**Work instruction**
In the data below, find every line with the word "frames" and copy it.

====

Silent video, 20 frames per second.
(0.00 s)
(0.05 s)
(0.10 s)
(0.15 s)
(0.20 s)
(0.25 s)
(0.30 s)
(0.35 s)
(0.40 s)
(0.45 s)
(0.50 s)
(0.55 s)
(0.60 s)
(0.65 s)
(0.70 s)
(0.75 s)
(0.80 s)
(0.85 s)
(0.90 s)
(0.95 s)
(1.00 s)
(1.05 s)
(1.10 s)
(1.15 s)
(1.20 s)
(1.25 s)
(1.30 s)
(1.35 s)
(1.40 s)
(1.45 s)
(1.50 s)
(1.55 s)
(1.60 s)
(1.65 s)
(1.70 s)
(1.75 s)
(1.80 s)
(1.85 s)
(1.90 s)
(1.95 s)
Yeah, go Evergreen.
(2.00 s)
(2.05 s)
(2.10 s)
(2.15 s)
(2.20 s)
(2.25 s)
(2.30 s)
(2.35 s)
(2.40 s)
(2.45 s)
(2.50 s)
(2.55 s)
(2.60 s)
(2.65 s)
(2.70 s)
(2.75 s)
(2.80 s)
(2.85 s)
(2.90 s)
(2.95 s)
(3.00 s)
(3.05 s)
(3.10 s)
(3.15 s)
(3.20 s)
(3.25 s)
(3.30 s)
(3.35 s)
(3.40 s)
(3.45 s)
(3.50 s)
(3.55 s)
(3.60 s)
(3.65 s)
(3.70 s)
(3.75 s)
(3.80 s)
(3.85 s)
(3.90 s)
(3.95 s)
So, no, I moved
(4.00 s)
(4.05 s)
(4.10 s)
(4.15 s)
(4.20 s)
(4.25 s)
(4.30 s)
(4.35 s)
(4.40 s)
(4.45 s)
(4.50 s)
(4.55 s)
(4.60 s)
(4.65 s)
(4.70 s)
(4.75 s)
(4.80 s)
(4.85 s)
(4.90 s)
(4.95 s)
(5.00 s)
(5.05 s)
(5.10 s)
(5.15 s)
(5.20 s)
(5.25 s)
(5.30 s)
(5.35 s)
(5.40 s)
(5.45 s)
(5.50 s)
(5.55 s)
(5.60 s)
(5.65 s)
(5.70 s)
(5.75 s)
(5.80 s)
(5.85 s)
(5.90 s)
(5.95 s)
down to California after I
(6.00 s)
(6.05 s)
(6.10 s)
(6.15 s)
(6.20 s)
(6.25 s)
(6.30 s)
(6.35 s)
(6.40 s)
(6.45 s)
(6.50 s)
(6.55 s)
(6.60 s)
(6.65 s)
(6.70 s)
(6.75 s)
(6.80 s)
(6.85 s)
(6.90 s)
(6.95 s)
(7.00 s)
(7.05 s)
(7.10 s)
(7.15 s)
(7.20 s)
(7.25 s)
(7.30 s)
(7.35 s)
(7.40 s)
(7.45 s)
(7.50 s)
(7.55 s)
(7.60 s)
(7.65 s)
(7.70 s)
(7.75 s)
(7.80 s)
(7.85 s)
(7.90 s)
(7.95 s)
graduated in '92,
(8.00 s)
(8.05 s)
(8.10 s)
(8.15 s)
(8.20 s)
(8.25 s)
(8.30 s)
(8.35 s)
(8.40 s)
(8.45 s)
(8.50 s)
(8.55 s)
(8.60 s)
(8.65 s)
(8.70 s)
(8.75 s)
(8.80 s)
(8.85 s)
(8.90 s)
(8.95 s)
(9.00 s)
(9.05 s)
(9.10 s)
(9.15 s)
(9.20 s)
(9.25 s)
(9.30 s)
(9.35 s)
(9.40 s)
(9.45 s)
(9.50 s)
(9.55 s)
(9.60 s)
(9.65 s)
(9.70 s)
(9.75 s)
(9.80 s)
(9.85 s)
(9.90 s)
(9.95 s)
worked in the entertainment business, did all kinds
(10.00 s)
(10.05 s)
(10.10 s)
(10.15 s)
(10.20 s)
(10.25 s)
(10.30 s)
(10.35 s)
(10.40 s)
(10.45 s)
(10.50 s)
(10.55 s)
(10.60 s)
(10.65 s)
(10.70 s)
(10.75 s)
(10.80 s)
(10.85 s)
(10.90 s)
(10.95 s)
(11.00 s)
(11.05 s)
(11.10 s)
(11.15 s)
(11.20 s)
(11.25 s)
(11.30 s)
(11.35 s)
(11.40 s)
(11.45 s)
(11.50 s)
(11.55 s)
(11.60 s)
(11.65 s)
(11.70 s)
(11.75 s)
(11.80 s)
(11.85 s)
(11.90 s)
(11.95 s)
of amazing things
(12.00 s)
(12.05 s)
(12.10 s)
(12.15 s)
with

====

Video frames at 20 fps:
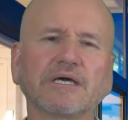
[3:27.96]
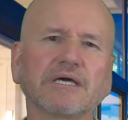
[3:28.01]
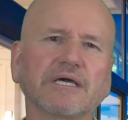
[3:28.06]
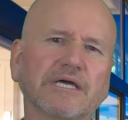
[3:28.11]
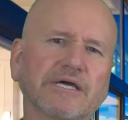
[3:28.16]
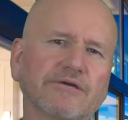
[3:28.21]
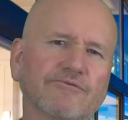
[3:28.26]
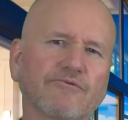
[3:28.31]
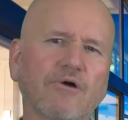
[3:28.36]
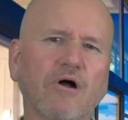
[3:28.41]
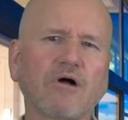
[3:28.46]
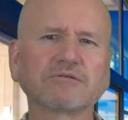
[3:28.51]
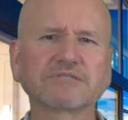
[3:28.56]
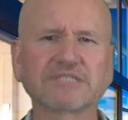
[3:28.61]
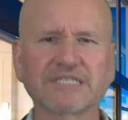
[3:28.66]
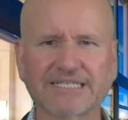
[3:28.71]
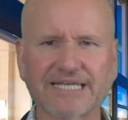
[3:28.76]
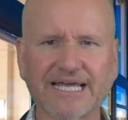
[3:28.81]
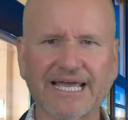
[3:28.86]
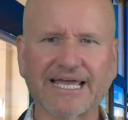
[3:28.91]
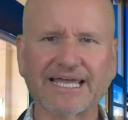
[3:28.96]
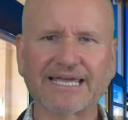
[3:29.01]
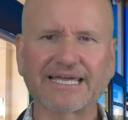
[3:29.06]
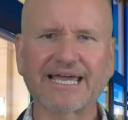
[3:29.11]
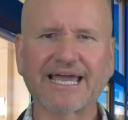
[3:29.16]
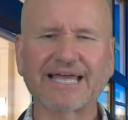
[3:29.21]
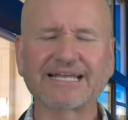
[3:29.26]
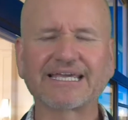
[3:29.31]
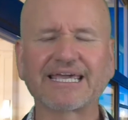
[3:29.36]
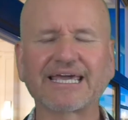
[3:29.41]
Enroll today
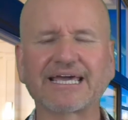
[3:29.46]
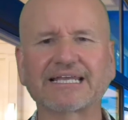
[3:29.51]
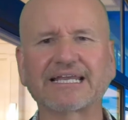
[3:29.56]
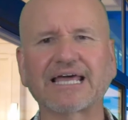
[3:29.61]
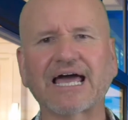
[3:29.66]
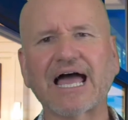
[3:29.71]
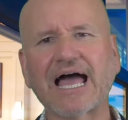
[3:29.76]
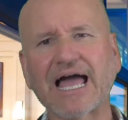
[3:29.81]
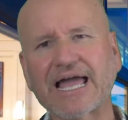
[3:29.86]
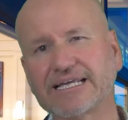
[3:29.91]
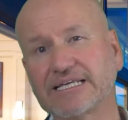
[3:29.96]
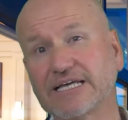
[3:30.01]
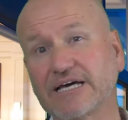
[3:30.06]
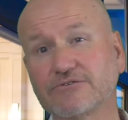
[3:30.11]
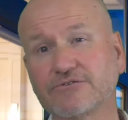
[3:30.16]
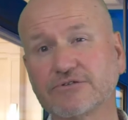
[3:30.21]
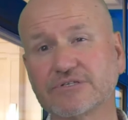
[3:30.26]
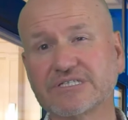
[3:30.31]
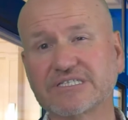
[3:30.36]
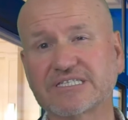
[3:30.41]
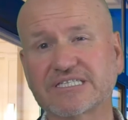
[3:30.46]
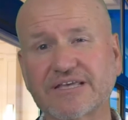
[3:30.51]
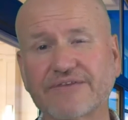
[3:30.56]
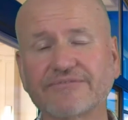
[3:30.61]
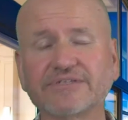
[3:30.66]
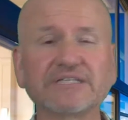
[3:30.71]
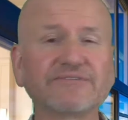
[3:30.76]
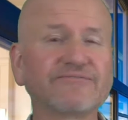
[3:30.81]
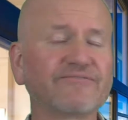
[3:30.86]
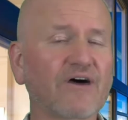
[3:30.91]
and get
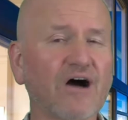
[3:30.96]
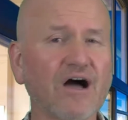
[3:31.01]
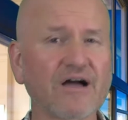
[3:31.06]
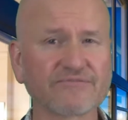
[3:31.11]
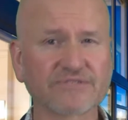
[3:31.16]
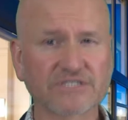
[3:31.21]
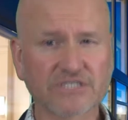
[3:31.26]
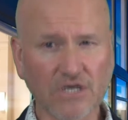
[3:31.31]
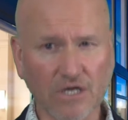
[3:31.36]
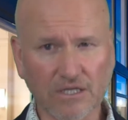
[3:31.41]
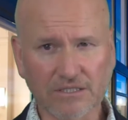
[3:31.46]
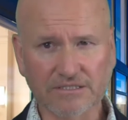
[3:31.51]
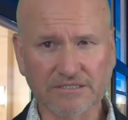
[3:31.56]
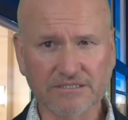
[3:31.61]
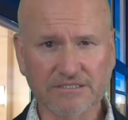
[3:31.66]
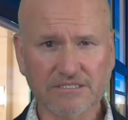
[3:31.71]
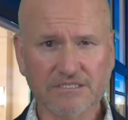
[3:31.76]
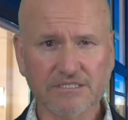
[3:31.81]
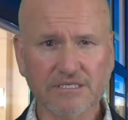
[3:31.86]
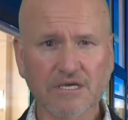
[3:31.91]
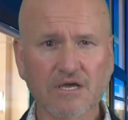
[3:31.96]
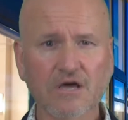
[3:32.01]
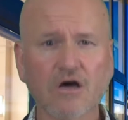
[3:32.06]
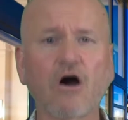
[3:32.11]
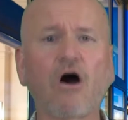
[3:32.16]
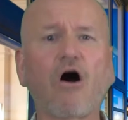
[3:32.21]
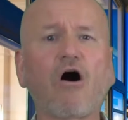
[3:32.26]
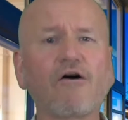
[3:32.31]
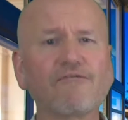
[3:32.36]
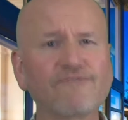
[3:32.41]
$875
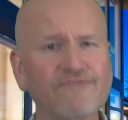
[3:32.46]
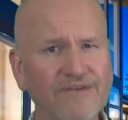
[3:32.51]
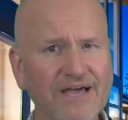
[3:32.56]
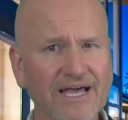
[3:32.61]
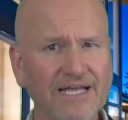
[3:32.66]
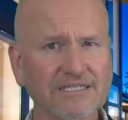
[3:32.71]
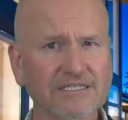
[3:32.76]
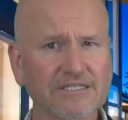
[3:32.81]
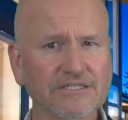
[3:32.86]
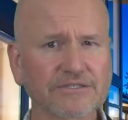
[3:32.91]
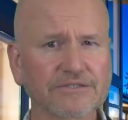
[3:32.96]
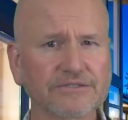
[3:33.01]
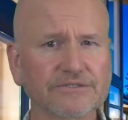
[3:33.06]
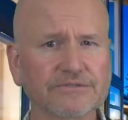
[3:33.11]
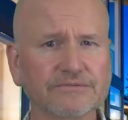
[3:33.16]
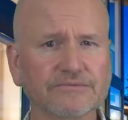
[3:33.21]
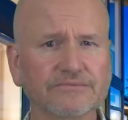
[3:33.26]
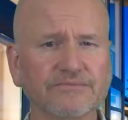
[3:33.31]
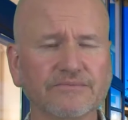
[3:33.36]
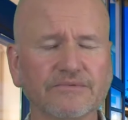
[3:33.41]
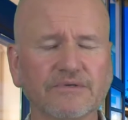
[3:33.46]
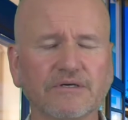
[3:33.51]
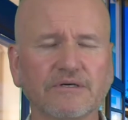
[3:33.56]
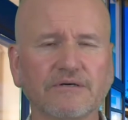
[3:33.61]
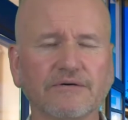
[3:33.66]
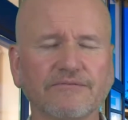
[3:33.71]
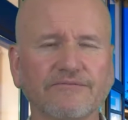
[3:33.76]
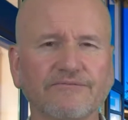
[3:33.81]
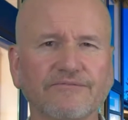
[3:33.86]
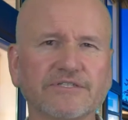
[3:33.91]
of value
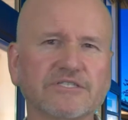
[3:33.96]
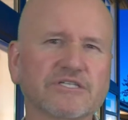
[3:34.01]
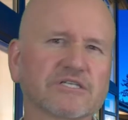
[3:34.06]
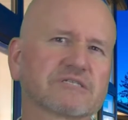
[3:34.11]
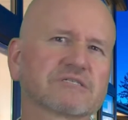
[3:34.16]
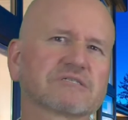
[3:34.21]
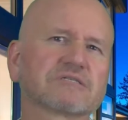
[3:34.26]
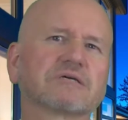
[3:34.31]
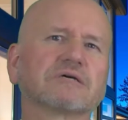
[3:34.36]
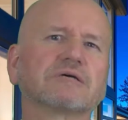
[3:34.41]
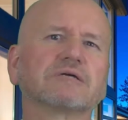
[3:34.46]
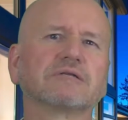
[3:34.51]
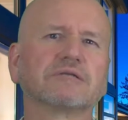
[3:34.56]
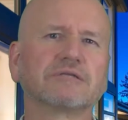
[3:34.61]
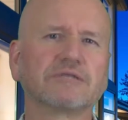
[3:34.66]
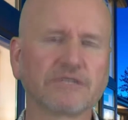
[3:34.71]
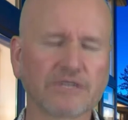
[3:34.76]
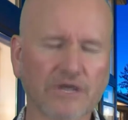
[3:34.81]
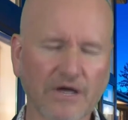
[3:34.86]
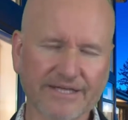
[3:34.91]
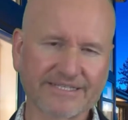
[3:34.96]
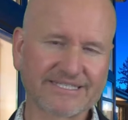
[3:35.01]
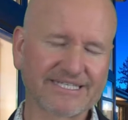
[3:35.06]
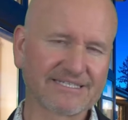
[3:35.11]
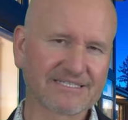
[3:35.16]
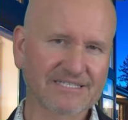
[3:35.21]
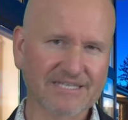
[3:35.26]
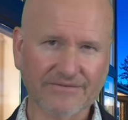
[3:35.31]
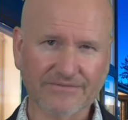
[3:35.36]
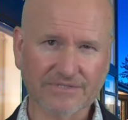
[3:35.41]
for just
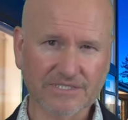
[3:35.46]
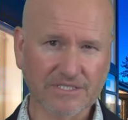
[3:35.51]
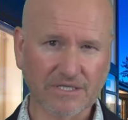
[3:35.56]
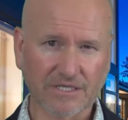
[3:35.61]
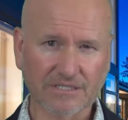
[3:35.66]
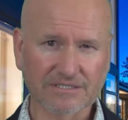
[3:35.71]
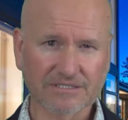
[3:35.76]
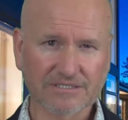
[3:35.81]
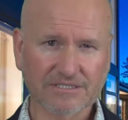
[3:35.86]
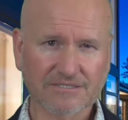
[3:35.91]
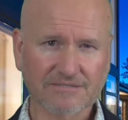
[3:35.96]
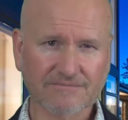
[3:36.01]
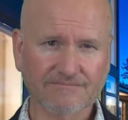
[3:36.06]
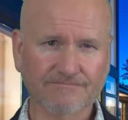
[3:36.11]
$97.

====

**Response**
Silent video, 20 frames per second.
Video frames at 20 fps:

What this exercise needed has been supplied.